::: Given records :::
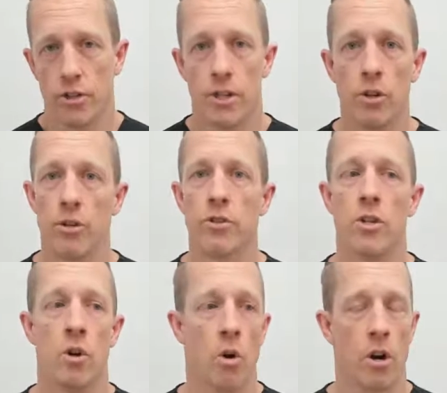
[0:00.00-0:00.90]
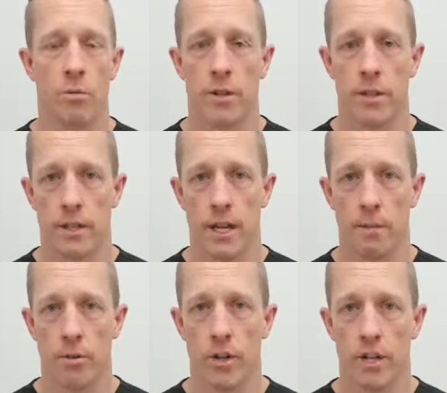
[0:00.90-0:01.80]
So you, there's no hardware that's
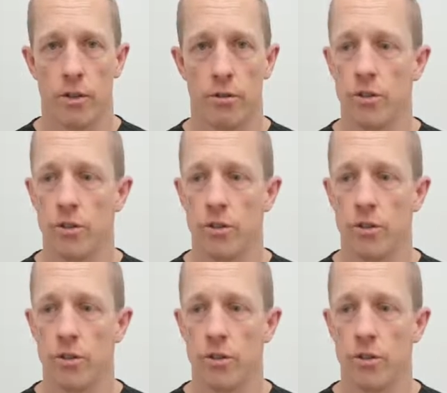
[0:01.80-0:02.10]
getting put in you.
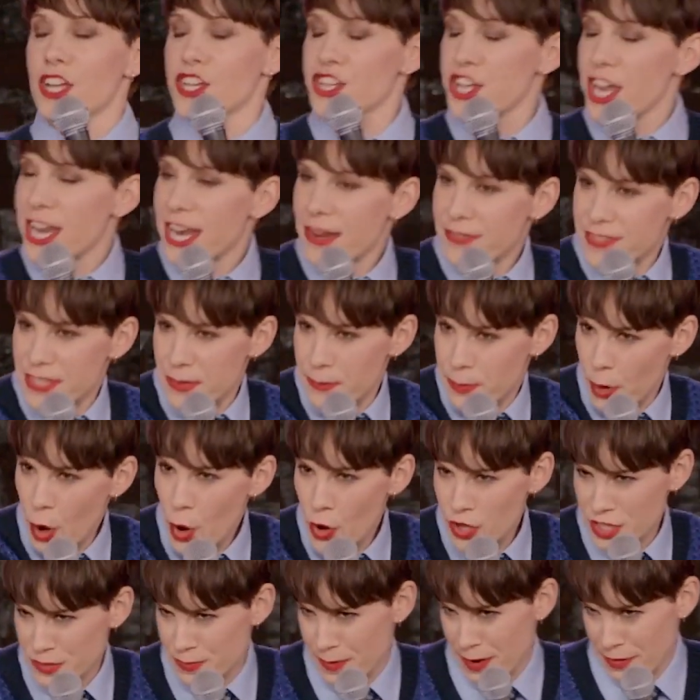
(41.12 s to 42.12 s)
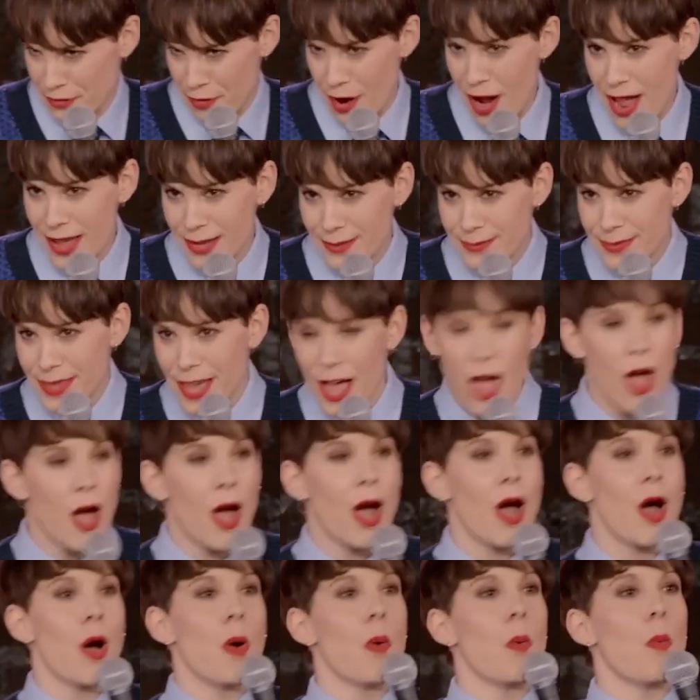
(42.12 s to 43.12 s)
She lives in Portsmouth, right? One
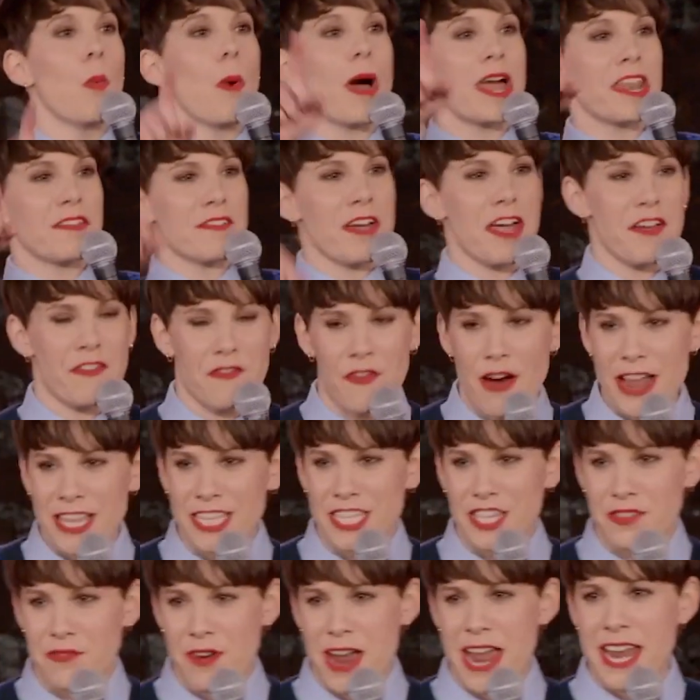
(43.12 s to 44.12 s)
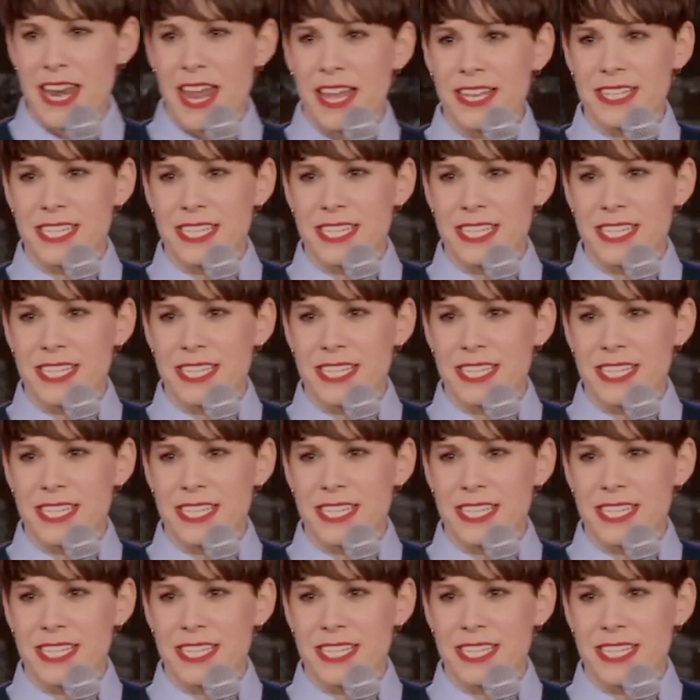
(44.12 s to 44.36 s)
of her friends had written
:::
Working from the line that contains "[0:00.90-0:01.80]" to the last line of the listing, please quote each line exactly, pictures excluded.

[0:00.90-0:01.80]
So you, there's no hardware that's
[0:01.80-0:02.10]
getting put in you.
(41.12 s to 42.12 s)
(42.12 s to 43.12 s)
She lives in Portsmouth, right? One
(43.12 s to 44.12 s)
(44.12 s to 44.36 s)
of her friends had written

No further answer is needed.